There had been legitimate cause for concern, given Trump’s emotional approach to foreign policy. Trump repeatedly and loudly threatened Nicolás Maduro, then the Venezuelan president, including warning him that he shouldn’t “fuck around”, before then invading the country and capturing Maduro: surely the opposite of speaking softly and carrying a big stick. He followed a similar playbook before attacking Iran, potentially in violation of international law.

On Greenland, the unhinged threat of Trump’s diplomacy has continued, with the president saying before Davos that there is “no going back” on seizing the island. He shared comments claiming the UN and Nato are a bigger threat to the US than China or Russia.
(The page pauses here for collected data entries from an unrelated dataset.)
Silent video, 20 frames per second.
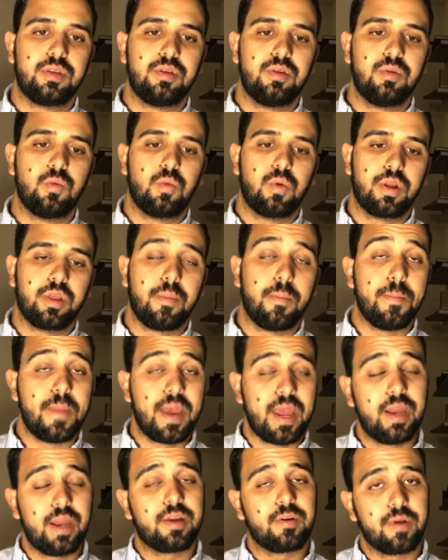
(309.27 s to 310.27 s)
one of the
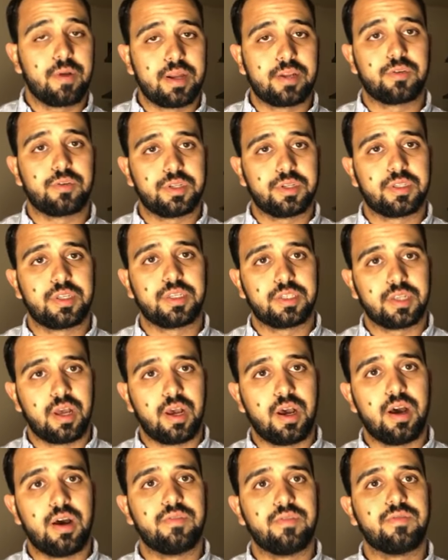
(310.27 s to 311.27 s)
main characteristics
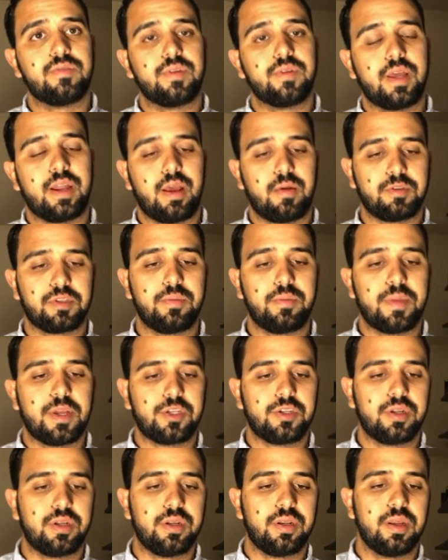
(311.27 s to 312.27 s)
of, and I was going to mention it,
But the big stick hasn’t been used in Europe yet. Instead, Trump has threatened to punish the EU economically, with the alcohol industry finding itself helplessly dragged into the feud when Trump threatened to place a 200% tariff on wine and champagne – Trump doesn’t drink alcohol himself, but he lives at his nouveau riche private members-only club where people seem to be necking the stuff.

In return, the EU has said it would retaliate by placing tariffs on American whiskey, much of which is made in Republican states, which could upset Europeans forced to pay more for their bourbon. The EU previously tariffed American beer, but given much of it is not good, people in Europe were probably less bothered.

In his first term, much of Trump’s bluster came to nothing. But in his second act it has become impossible to ignore such a hot-blooded president, given he has proved to have a taste for foreign interference. Just how far Trump will go in harassing America’s main allies remains to be seen.